“There’s a lady at the door, Grandma.”
The telephone was screwed to the wall. I pulled its twisty cord, as far as I could, to see who the three-year-old had been talking to.
“Grandma?”
Hospital hold music played Opus Number One.
“The lady said there’s something wrong with Mommy’s baby.”
I dropped the phone and ran.
But when I opened the door, nothing was there.
I really like how smoothly your story connects the reader to the hospital and what events must be happening there without ever needing to shift the setting. It was a really impressive use of such a small amount of words.
Thank you so much for the lovely feedback. I really appreciate you stopping by.
sent a shiver down my spine…..
My job here is done! 🙂 Thank you so much for taking the time to comment. I really appreciate it.
Wow that got me ….
BOO! 🙂 Thanks for the comment and your time. I appreciate it very much.
Something about children and ghost stories always gets me! This was spooky!
I think the creepiest ghost stories include the things only children can see. Nice job creating a chilling story!
There are great internet rabbit holes you can fall down with the freaky things kids say. It’s so entertaining. And terrifying. Thanks for reading, Jolan!

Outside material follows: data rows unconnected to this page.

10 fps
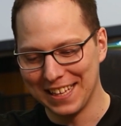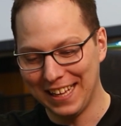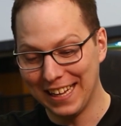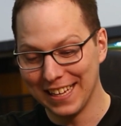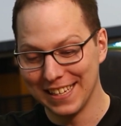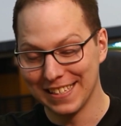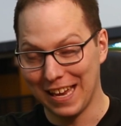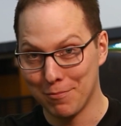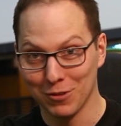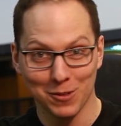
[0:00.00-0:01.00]
It is
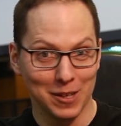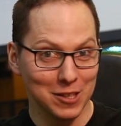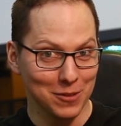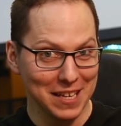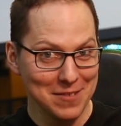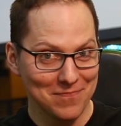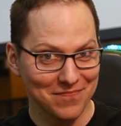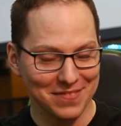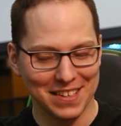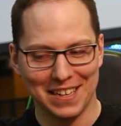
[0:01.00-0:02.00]
April 2020.
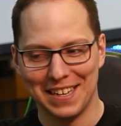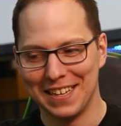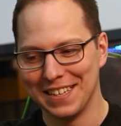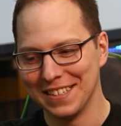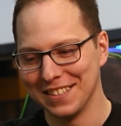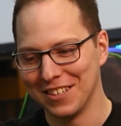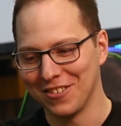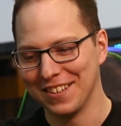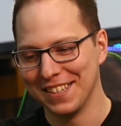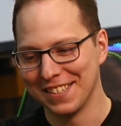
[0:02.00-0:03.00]

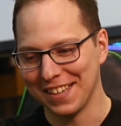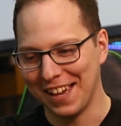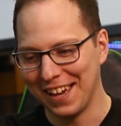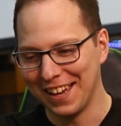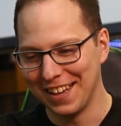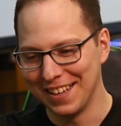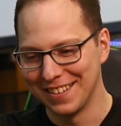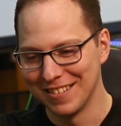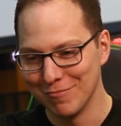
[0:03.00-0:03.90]
There is aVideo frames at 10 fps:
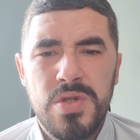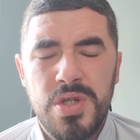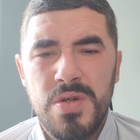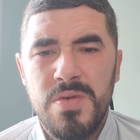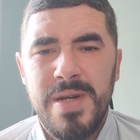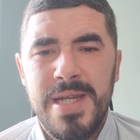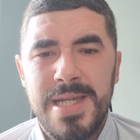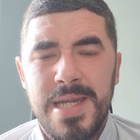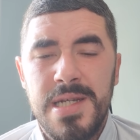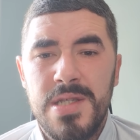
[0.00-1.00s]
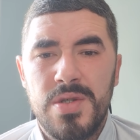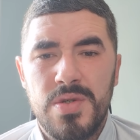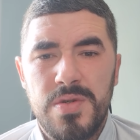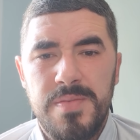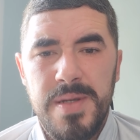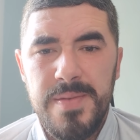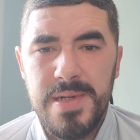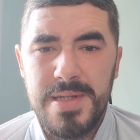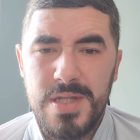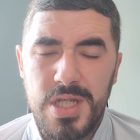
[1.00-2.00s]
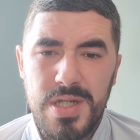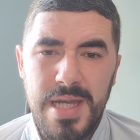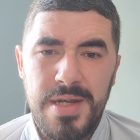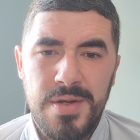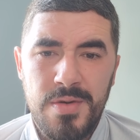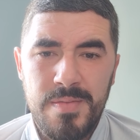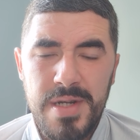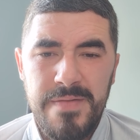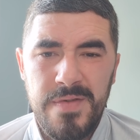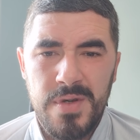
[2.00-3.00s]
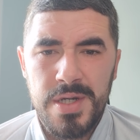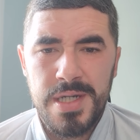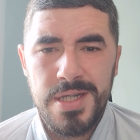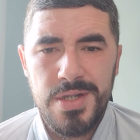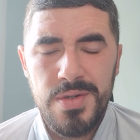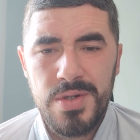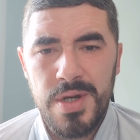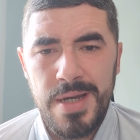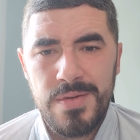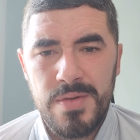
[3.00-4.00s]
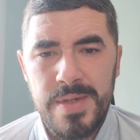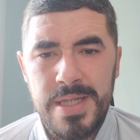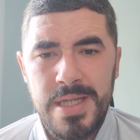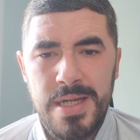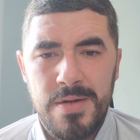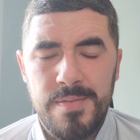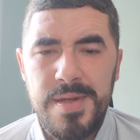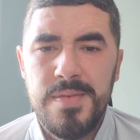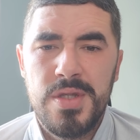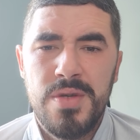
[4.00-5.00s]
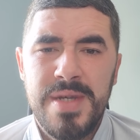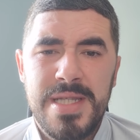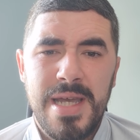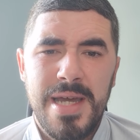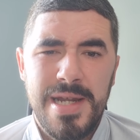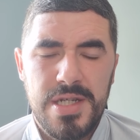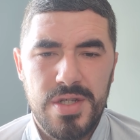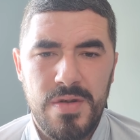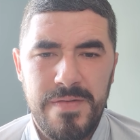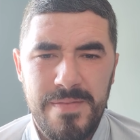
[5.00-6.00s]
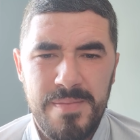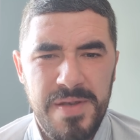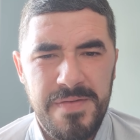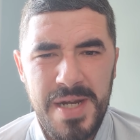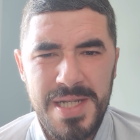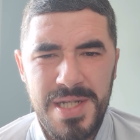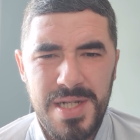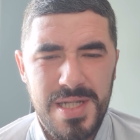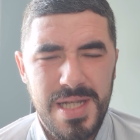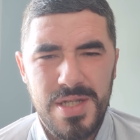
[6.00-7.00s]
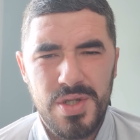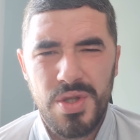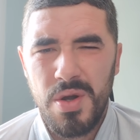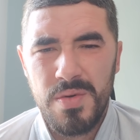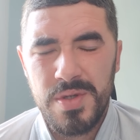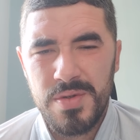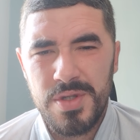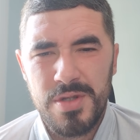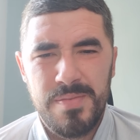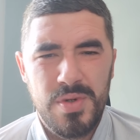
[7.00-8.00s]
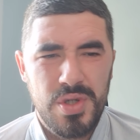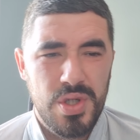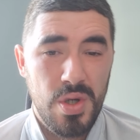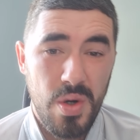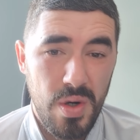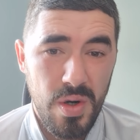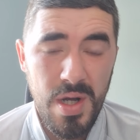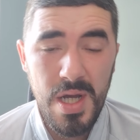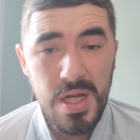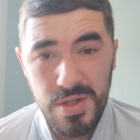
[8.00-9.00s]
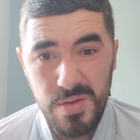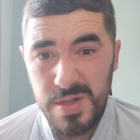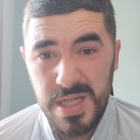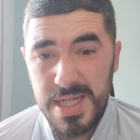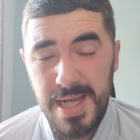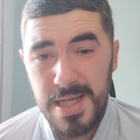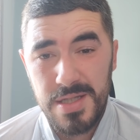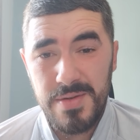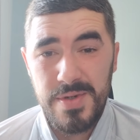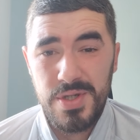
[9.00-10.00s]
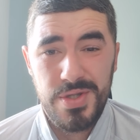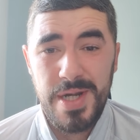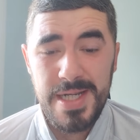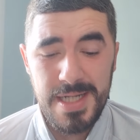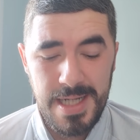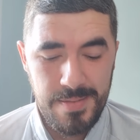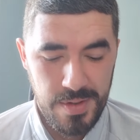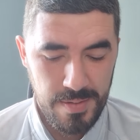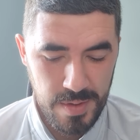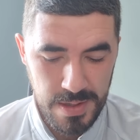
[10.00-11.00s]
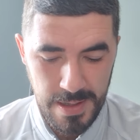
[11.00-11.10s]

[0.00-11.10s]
school way of getting in touch with people and just getting a number if you've got an issue's gone out the window now. People do indirect stuff and befriend you and then just throw you under the buses, or do what this guy's doing and just drag your name to the mud.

That was a scary one! I liked how you brought the angle of the hospital in the story. Nicely done.
Thank you so much.
So creepy I got a shiver. Great job!
Thank you!!
You did a great job of dropping little hints to paint a bigger picture – from the title to the hospital hold music. I like the mystery of the lady at the door – who was she? Or rather, whose ghost?
Thanks for the comment!
There will be a follow up to this one. #basedontruth. 😉
Ohhh I loved the image you created there. The little girl made it that much creepier with her ability to hear the ghost. Well done, Trish!
Little kids can be so creepy, right?! Thanks so much for your comments Melony.